L’étrange réveillon de Monsieur Jacques, père Noël au chômage

2020 n’aura pas fait de cadeaux à ce Père Noël qui, à défaut de faire le tour du monde en une nuit, a fait le tour des supermarchés et autres centres commerciaux au fil des années. En cette période de fêtes et de crise sanitaire, il n’enfilera pas sa barbe et son costume; énième bleu de travail pour cet homme courageux qui est bien loin de ne travailler qu’une nuit dans l’année. Rencontre.

Jacques*, la cinquantaine, a une petite mine. Ces temps-ci il travaille beaucoup au noir en tant qu’artisan peintre. « Mais je peux faire toute sorte de travaux d’intérieur, si c’est dans mes cordes » dit-il. Autrefois il travaillait sur des chantiers, mais divers problèmes de santé l’ont amené à arrêter les travaux trop physiques et l’ont contraint à se ré-orienter. « Ça n’a pas tant été un problème, j’ai toujours cumulé plusieurs petits boulots. » Il les a également enchainés; travail sur les chantiers, dans les jardins, videur à une époque, gardien de nuit à une autre, sécurité dans des magasins,… « Je suis comme ça, j’ai aimé voir plusieurs mondes, rencontrer des gens. Mais c’est précaire, j’ai souvent eu peur pour moi et pour mon avenir à cause de cela. »

L’un des jobs de Jacques, qu’il appréciait particulièrement, consistait à se déguiser en Père Noël pour des centres commerciaux ou des grandes surfaces de la région lilloise lors des périodes de fêtes. Cette année, ce rôle de Père Noël est bien évidemment compromis pour lui, et il ne cache pas sa déception: « Ce travail-là me tient à coeur, je fais ça depuis presque 10 ans et ça s’est toujours bien passé.
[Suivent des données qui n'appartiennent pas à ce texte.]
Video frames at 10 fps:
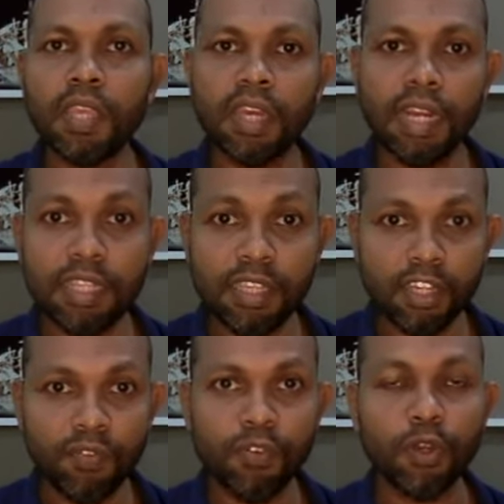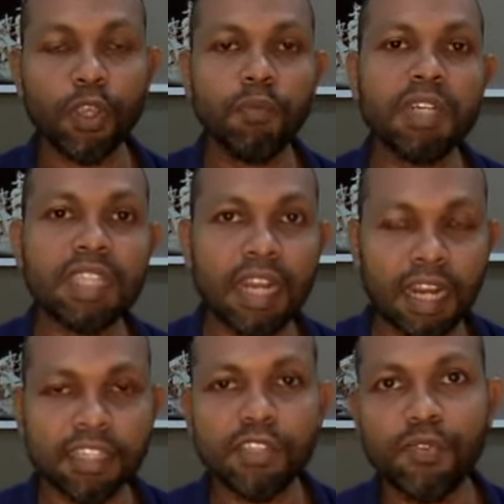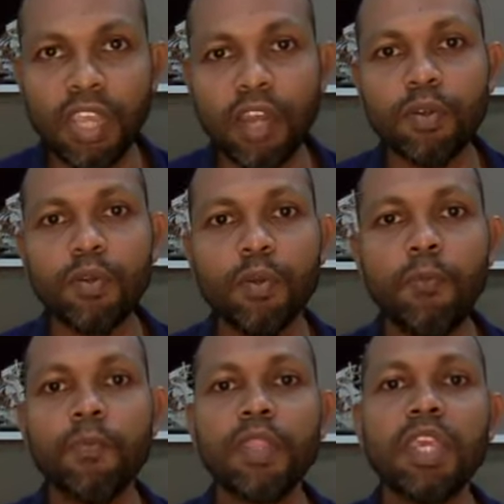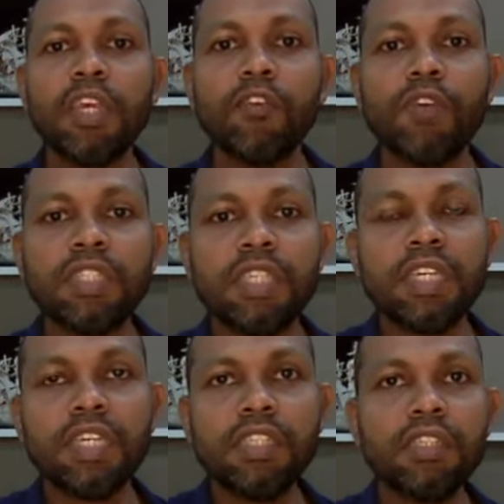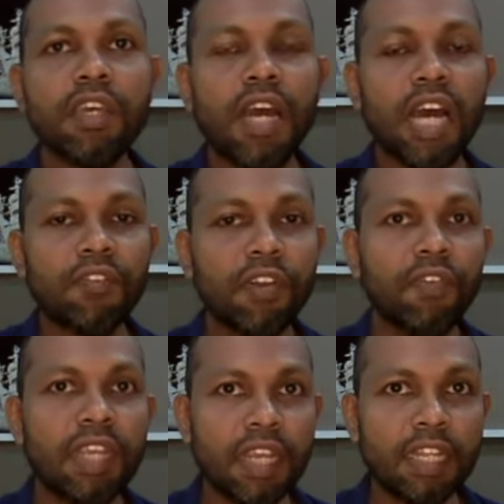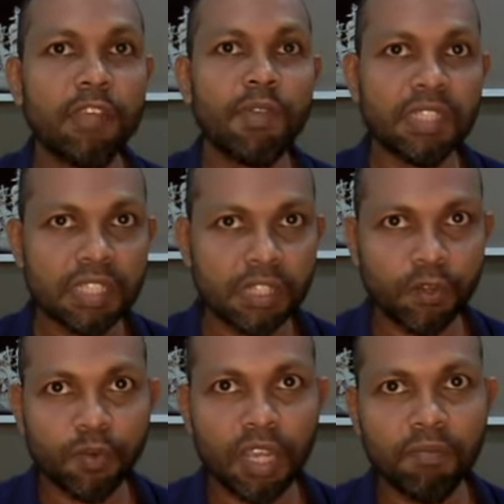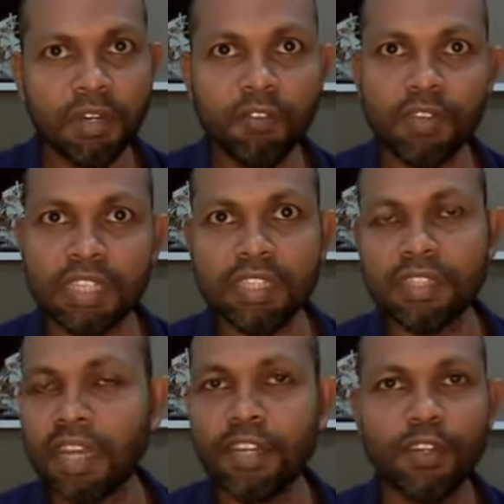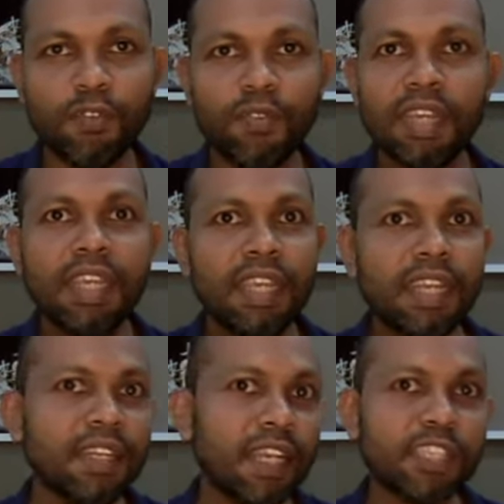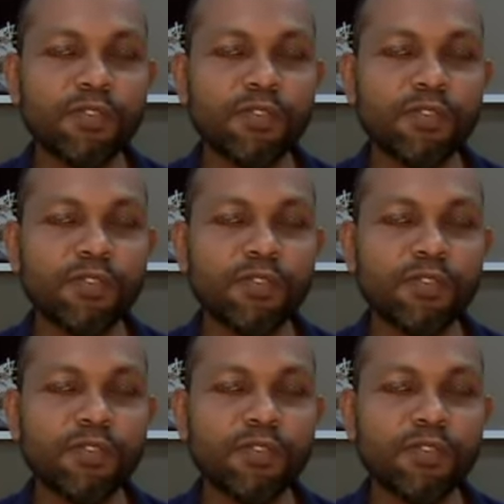another set of documents analysis we have to do. First thing is, after we get the business requirement, which is kind of in text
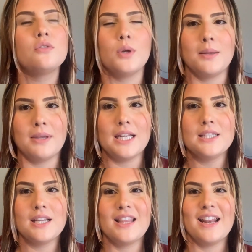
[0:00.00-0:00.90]
20
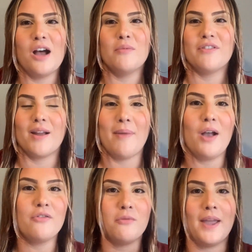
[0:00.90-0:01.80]
minutes, and then I'll be right
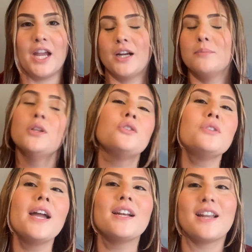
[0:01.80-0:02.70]
back with my hair blow
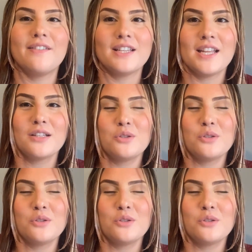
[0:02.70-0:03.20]
dried and everything,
Ça met du baume au coeur, on vend du rêve aux gosses et c’est bien rendu. »

« C’était mon long Noël à moi »

Jacques voit ce rôle de Père Noël comme un plaisir. Habitué aux travaux manuels, parfois dans des conditions rudes sur les chantiers, c’est une parenthèse enchantée dans une année où il ne chôme jamais. L’ambiance des fêtes, l’humeur des clients en magasin, ce rôle enjoué à tenir, Jacques considère ce travail-là comme très reposant en comparaison avec d’autres… « Ça m’attriste mais j’y peux rien, et les employeurs non plus. Disons que ce rendez-vous dans une année est plutôt rassurant, en hiver c’est plus sympa de faire ça que de travailler en extérieur ou que de faire des travaux. » Il se considère tout de même chanceux d’avoir des gens qui l’appellent pour travailler ces derniers temps. Lorsqu’il a compris qu’il ne pourrait pas endosser son costume de Père Noël, il a eu peur de peu travailler en ce mois de décembre, et donc de manquer d’argent pour les fêtes. Divorcé, sans enfant, il a quand même de la famille et des amis qu’il aimerait voir et avec qui il voudrait célébrer les fêtes de fin d’année.

« J’ai de la chance. Je suis un débrouillard, et je connais plus précaire que moi. »

Loin de se morfondre, Jacques a une pensée pour ses connaissances qui ont comme lui traversé une année difficile. Artisans, travailleurs dans le BTP, intérimaires, tant de secteurs affectés par la crise sanitaire. « On se donnait régulièrement des nouvelles avec les collègues mais c’était rarement gai. On vérifiait comment les autres allaient. Heureusement, d’autres comme moi ont été aidés par leurs proches. » Selon lui, cette année a mis en exergue les difficultés des situations les plus précaires mais a également fait ressortir le meilleur chez certaines personnes de son entourage. Tout ce que Jacques espère, c’est une année 2021 plus clémente, et de futurs Noëls en costume.